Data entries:
--------

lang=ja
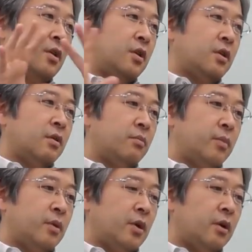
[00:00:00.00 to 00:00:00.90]
時
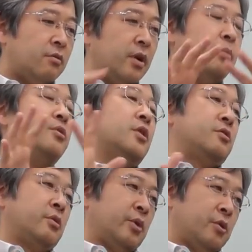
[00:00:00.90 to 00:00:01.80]
に役割分担
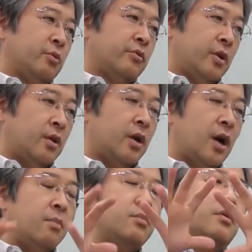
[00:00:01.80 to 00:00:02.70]
すればいいと思うんですね。だから
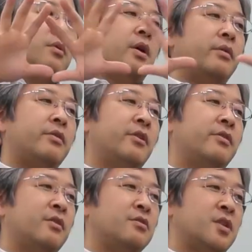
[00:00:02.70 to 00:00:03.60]
半分ぐらいは政
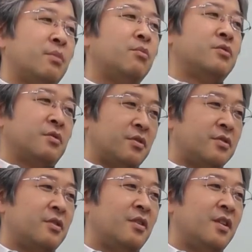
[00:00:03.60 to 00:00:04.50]
策専門職です。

--------

# What to work on
Starting with the line that contains "[00:00:00.00 to 00:00:00.90]" and ending with the last line of the data above, transcribe exactly those lines and no others, without pictures.

# Solved exercise
[00:00:00.00 to 00:00:00.90]
時
[00:00:00.90 to 00:00:01.80]
に役割分担
[00:00:01.80 to 00:00:02.70]
すればいいと思うんですね。だから
[00:00:02.70 to 00:00:03.60]
半分ぐらいは政
[00:00:03.60 to 00:00:04.50]
策専門職です。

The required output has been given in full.